The implementation of async/await in the bootstrap compiler contained many bugs (although admittedly most parts of that compiler did), and was of experimental quality at best. Over the years, several issues with the feature became apparent:
-
LLVM struggles to optimize async functions. We can lower Zig async to LLVM IR in two ways: using LLVM coroutines, or a manual lowering where an async function becomes a switch statement which dispatches to the code following a suspension point. Both of these lowerings were tried in the bootstrap compiler. LLVM coroutines are just bad -- they optimize poorly, explode compile times, and add implicit calls to
malloc
. Manual lowering is better, but LLVM seriously struggles to optimize it (particularly in threaded builds, due to an atomic flag used to prevent races between a frame and its awaiter). This would make async/await unusable in high-performance projects. -
LLVM does not allow us to store the function frame off of the call stack. This means we need to spill values into a function's
@Frame
manually, storing the real function frame on the normal call stack. Not only does this hurt optimizability (LLVM assumes that the spills we specify have to happen!), it also makes safe recursion -- a language goal we would like to achieve -- completely impossible. -
Debuggers do not work on async code. There isn't much to say here: debuggers just do not have the functionality required to allow proper debugging of async functions.
-
The cancellation problem. Because Zig doesn't have RAII, we need a concise way to cancel an in-flight frame and clean it up if the caller errors. This is currently an unsolved problem.

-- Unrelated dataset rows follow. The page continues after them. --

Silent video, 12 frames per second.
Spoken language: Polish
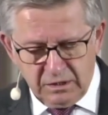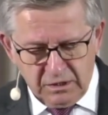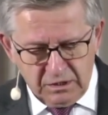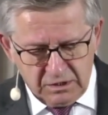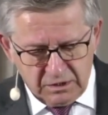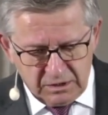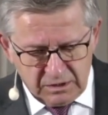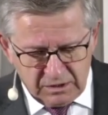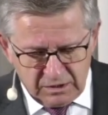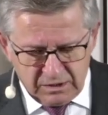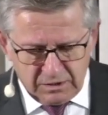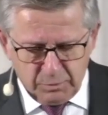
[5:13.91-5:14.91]

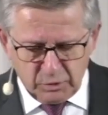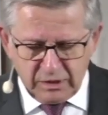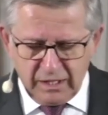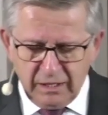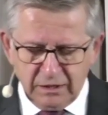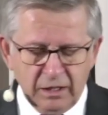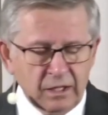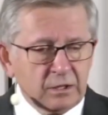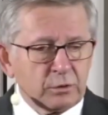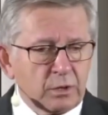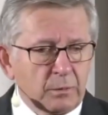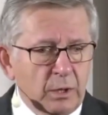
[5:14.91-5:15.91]
spotkanie,
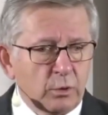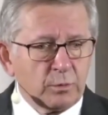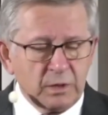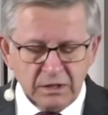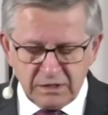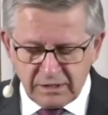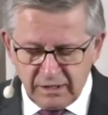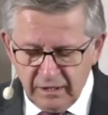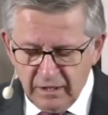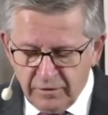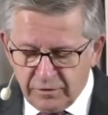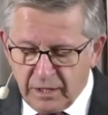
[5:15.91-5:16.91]
które miało miejsce
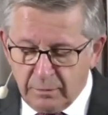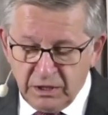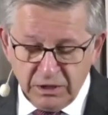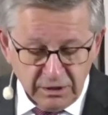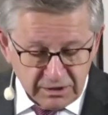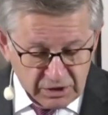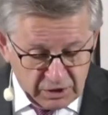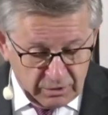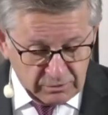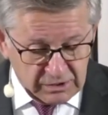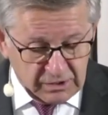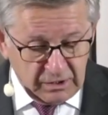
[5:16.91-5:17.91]
w Kamienicy
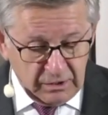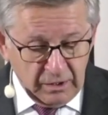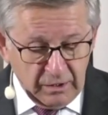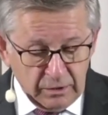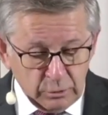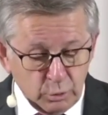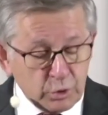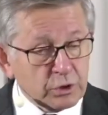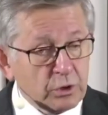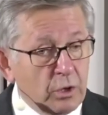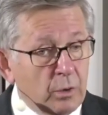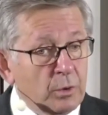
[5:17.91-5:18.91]
Śląskiej, tuż
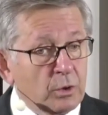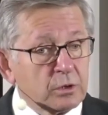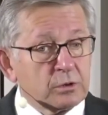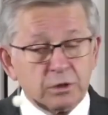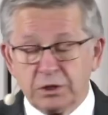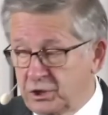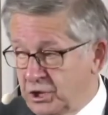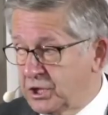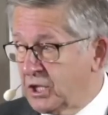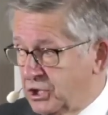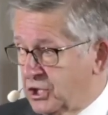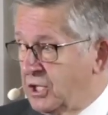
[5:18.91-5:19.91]
obok, to jest
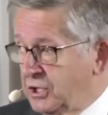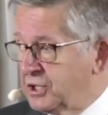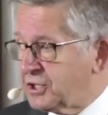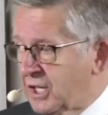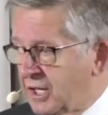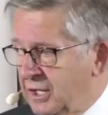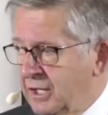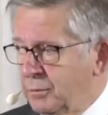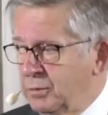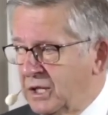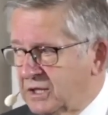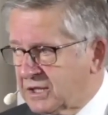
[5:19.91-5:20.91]
dzisiaj dzielnica
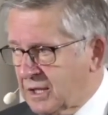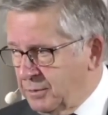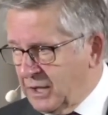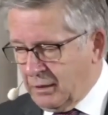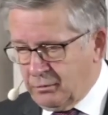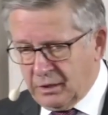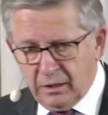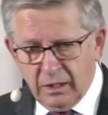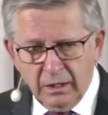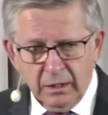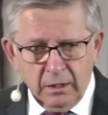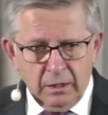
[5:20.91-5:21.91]
Bielska Białej.
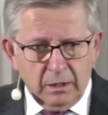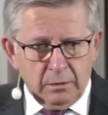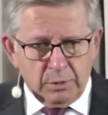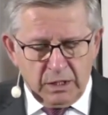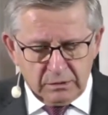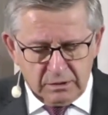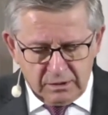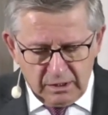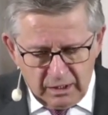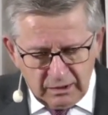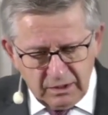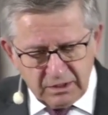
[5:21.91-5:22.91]
Brat
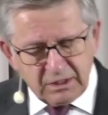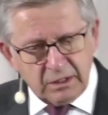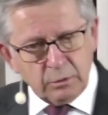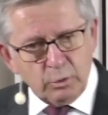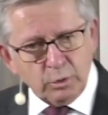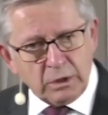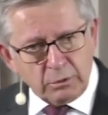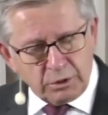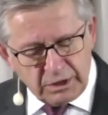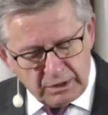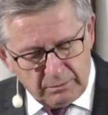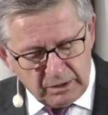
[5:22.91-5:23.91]
Andersen udał
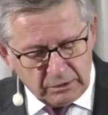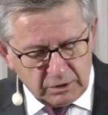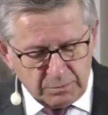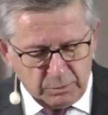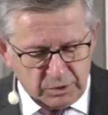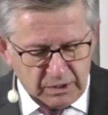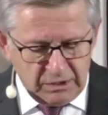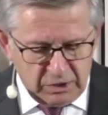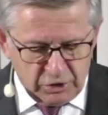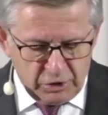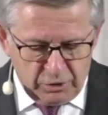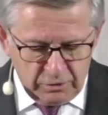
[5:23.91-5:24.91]
się tam na to spotkanie z
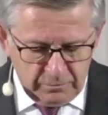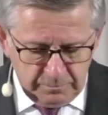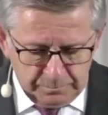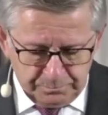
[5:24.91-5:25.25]
żoną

With everything listed out, it becomes obvious that this language feature has many problems. Ultimately, if we can't solve all of these issues, async/await will not be a part of Zig; the complexity cost is just too high for a flawed feature. Some Zig core team members believe that async/await should be removed regardless of the resolution of the above issues, due to the complexity it brings. However, if it is to return, the following are all necessary preconditions:
-
One or more self-hosted code generation backends becomes competitive with LLVM and optimizes async functions effectively. This would allow async/await to be used in serious software. It would also solve the
@Frame
issue, since controlling code generation lets us do things that LLVM simply does not support. -
A third-party debugger -- existing or new -- gains the ability to debug async functions. If this happens, it'll almost certainly be a new debugger written in Zig, for Zig. Of course, this would require a certain degree of cooperation from the compiler itself.
-
We solve cancellation. The issue I linked before tracks this.
Personally, I would definitely like to see async/await return to the language. If it were to be well-supported and optimize properly, there would be some key uses for it within the compiler itself! However, we aren't just going to throw it in carelessly to tick a box. If Zig is to support async functions, it will do so properly.